How will the FA set out a plan of action where both players and managers will have to be both mentally and emotionally prepared for those make or break, end of season tussles? When will the FA Cup Final be pencilled in for now? What about those vital, money spinning promotion play offs, the glut of friendlies before England's European Championship campaign which could be postponed until next year now. It all begins to look impossibly crowded and complicated. In a hidden corner of Soho Square you suspect that some of the most influential FA movers and shakers are trembling with panic and fear.

There remains the distinct possibility of course that even if the Premier League does come out of its current crisis it may have to play its matches behind closed doors. Now the prospect of watching the final nail biting games of the season against a backdrop of no fans and empty terraces just doesn't seem imaginable. It is rather like asking enthusiastic theatre goers to stay at home rather than watch a memorable West End musical in their hundreds and thousands every week of the night.

Here we are though at the start of a three week footballing hiatus, a haunting, chilly silence will descend and the predominant emotion is incredulity. For almost a month now the learned commentators, the thought provoking pundits, the TV talking heads, the radio phone in callers from far and wide, will be passing on their considered and at times irrational remarks on why, how and if the game can ever be the same again. Of course they're frustrated, of course they're biting their tongues because they are the ones who spend enormous amounts of hard earned money to travel around the country with their team and then deliver complaints over and over again when it all goes wrong again.

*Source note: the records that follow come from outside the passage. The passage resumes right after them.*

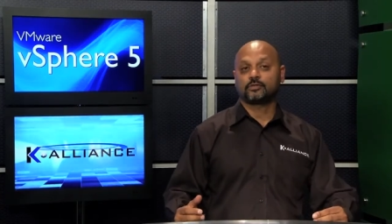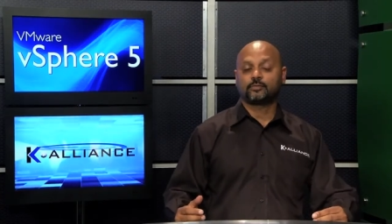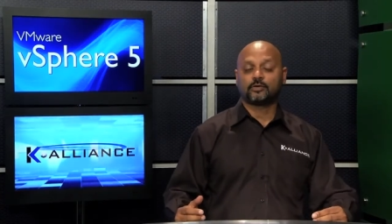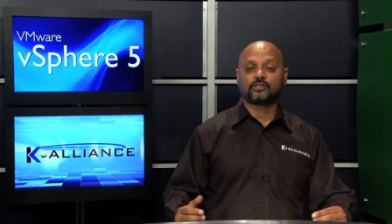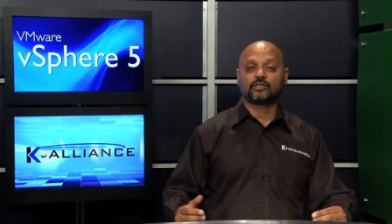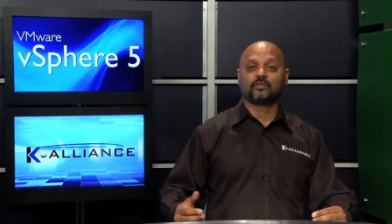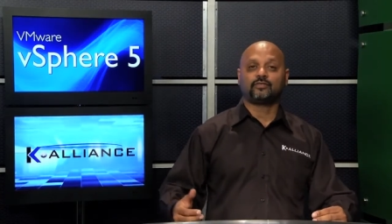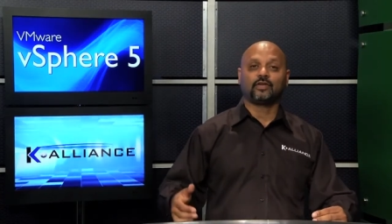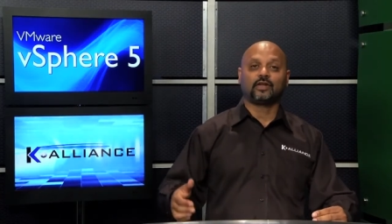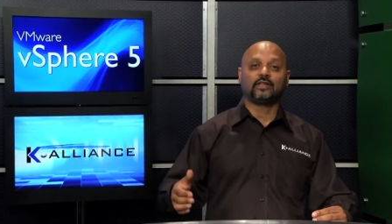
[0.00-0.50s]

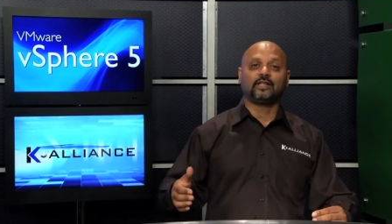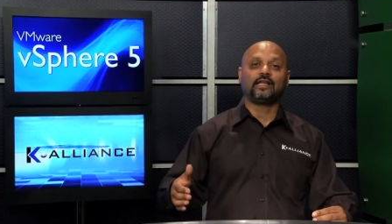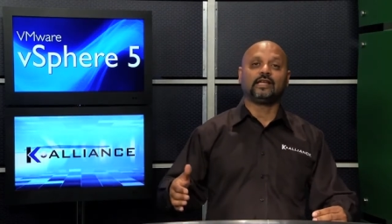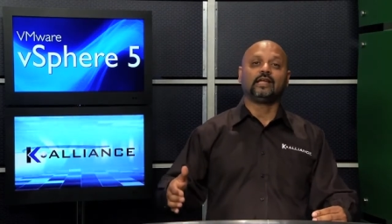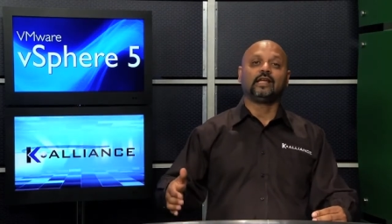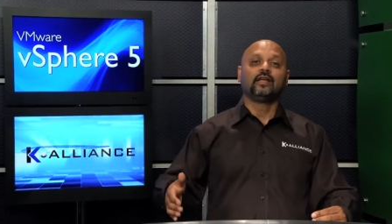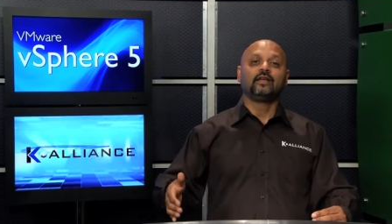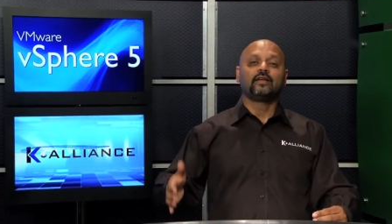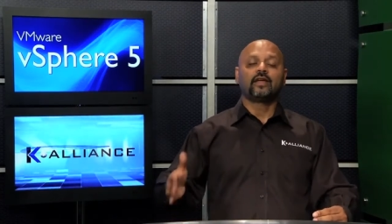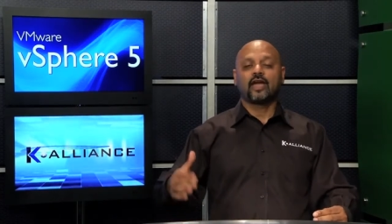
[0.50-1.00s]

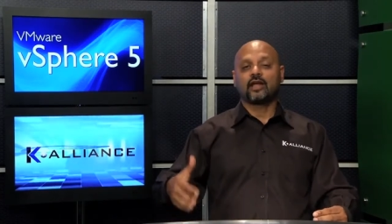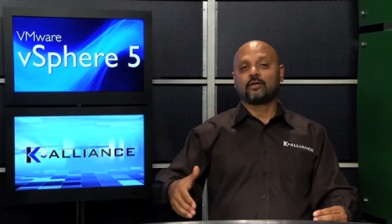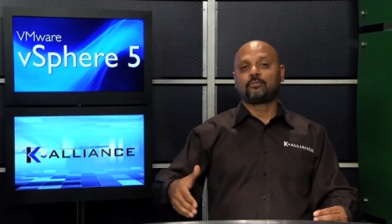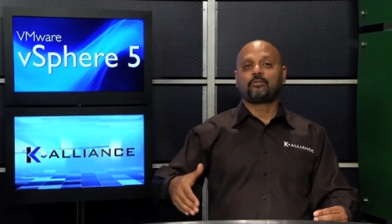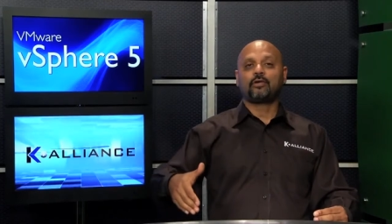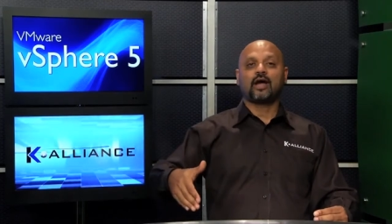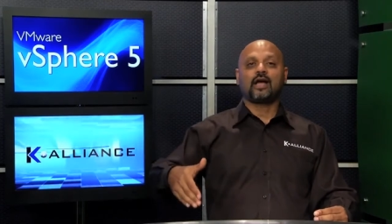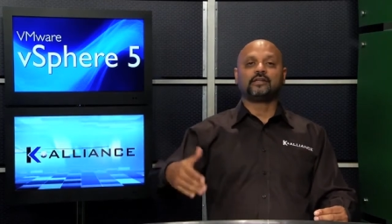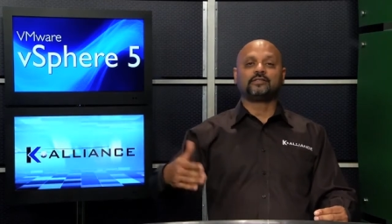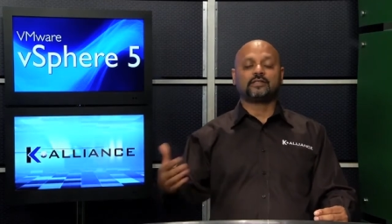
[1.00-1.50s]
specifically
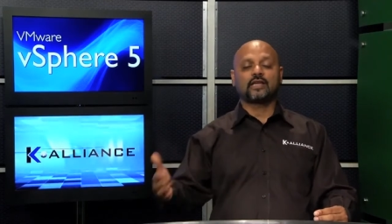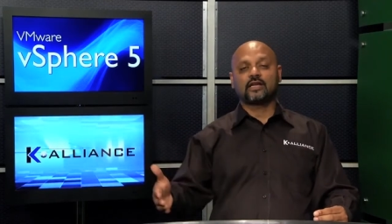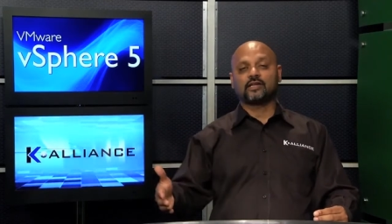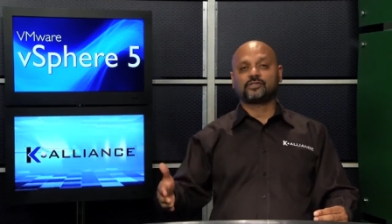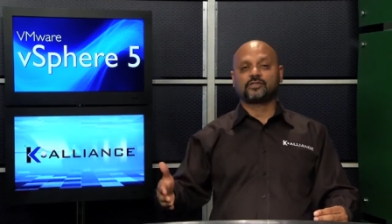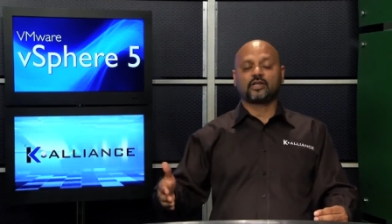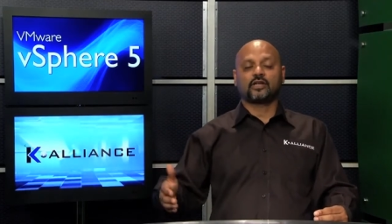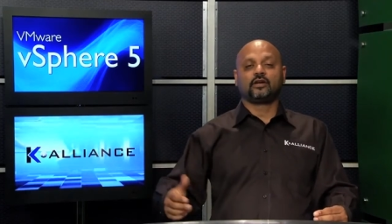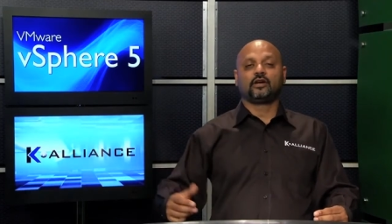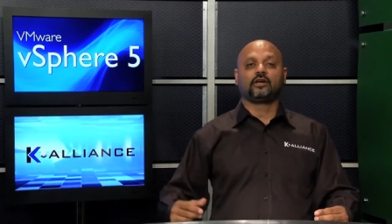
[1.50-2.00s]
Enterprise
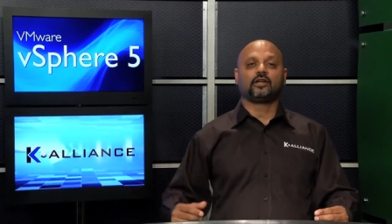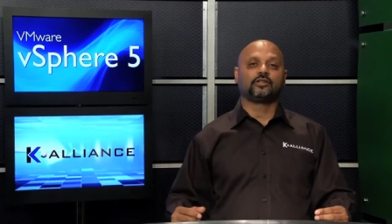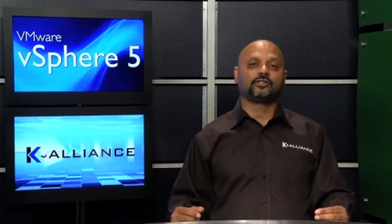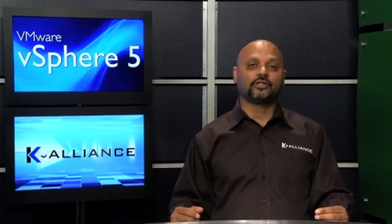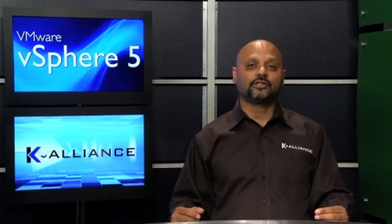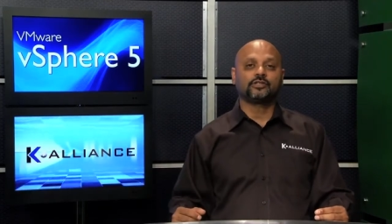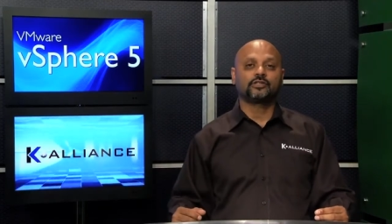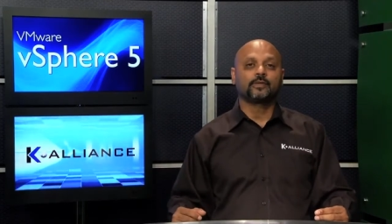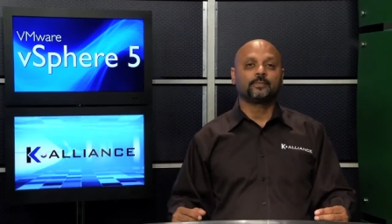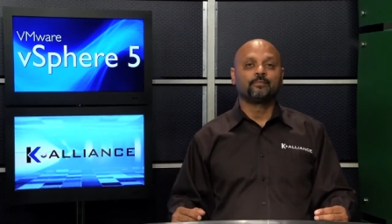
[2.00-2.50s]
Data Center
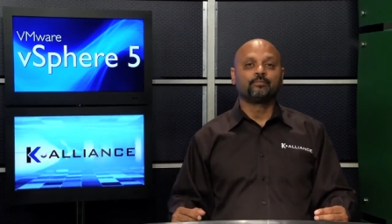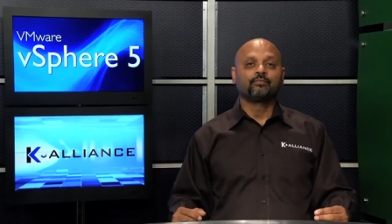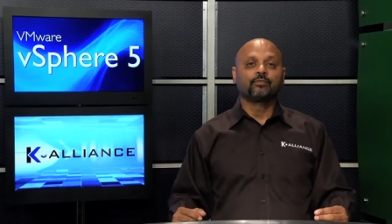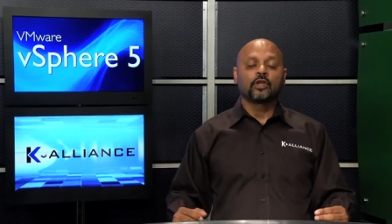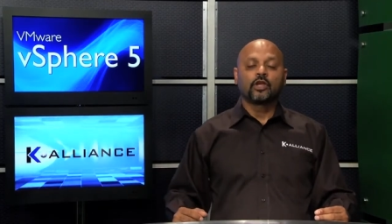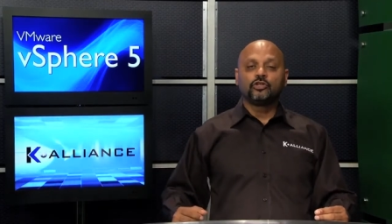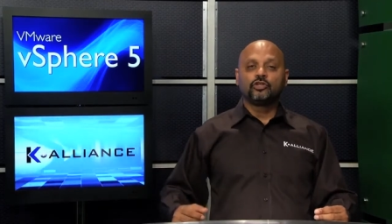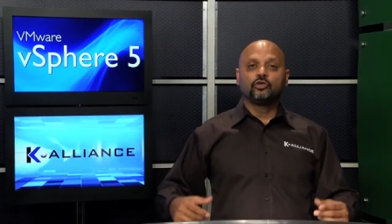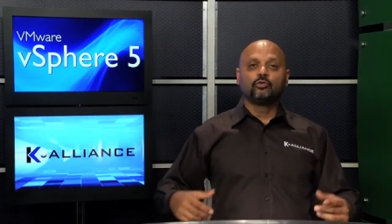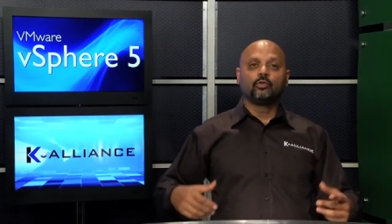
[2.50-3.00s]
editions,
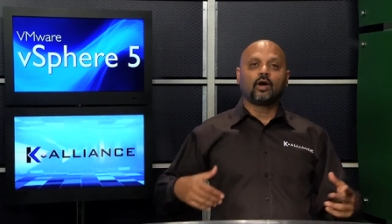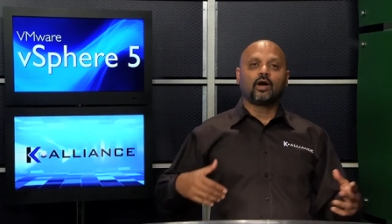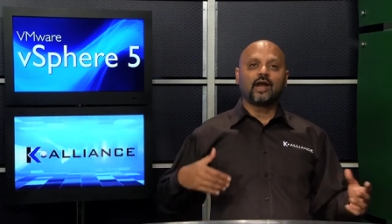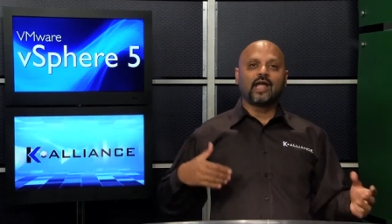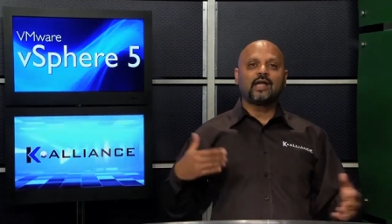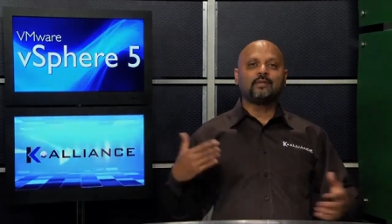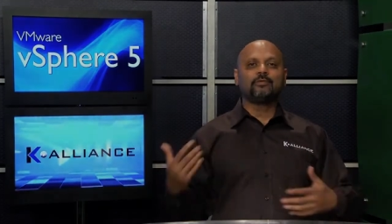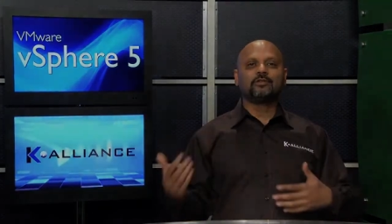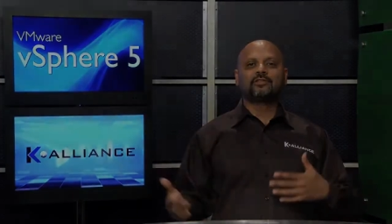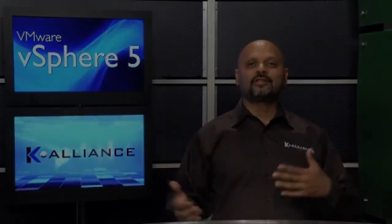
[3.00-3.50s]
you are
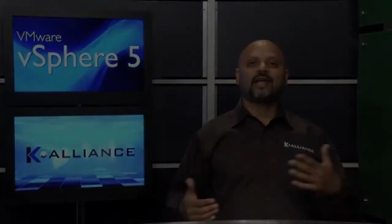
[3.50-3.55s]
able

This could prove to be a fascinating study in football fans body language and behaviour. Do they just sit at home and quite possibly think what might have been or do they occupy their Saturday afternoon in the pub reflecting on halcyon days past when everything in football had an air of certainty and finality about it? Maybe they'll retire to the bookmakers and just stare at the TV screens as the horsey racecourses of Britain try to salvage the broken wreckage of a day without football. Or perhaps they'll accompany their girlfriends and wives on that long awaited expedition to the shops and department stores of Britain?

And what treats will lie in stores for our handsomely paid footballers. Will they pass the day communicating with their social media acquaintances, fixing shelves or perhaps painting the walls in all manner of garish colours. There is a great deal of time to be usefully taken up with whatever their choice of activity is. Some with time on their hands may resort to the papers or magazines for the latest kiss and tell stories about their fellow colleagues. Perhaps they may decide to scribble derogatory tales about their fellow professionals night time habits.

For the BBC though legions of Match of the Day followers may have to forego their weekly diet of short snippet highlights because tomorrow will reveal nothing but a barren wasteland, a yawning gap in the schedules, no pretty passing movements, no clever team stratagems, no opinionated managers and coaches, no controversial VAR decisions and nothing on that hallowed green pitch. Sadly, football will now have to take what we hope will become a temporary break although three weeks could come to feel like a lifetime for those devoted masses of fans. It's often said that a week in politics does have a similar effect on most of us. We can only hope that normal service is resumed as soon as possible.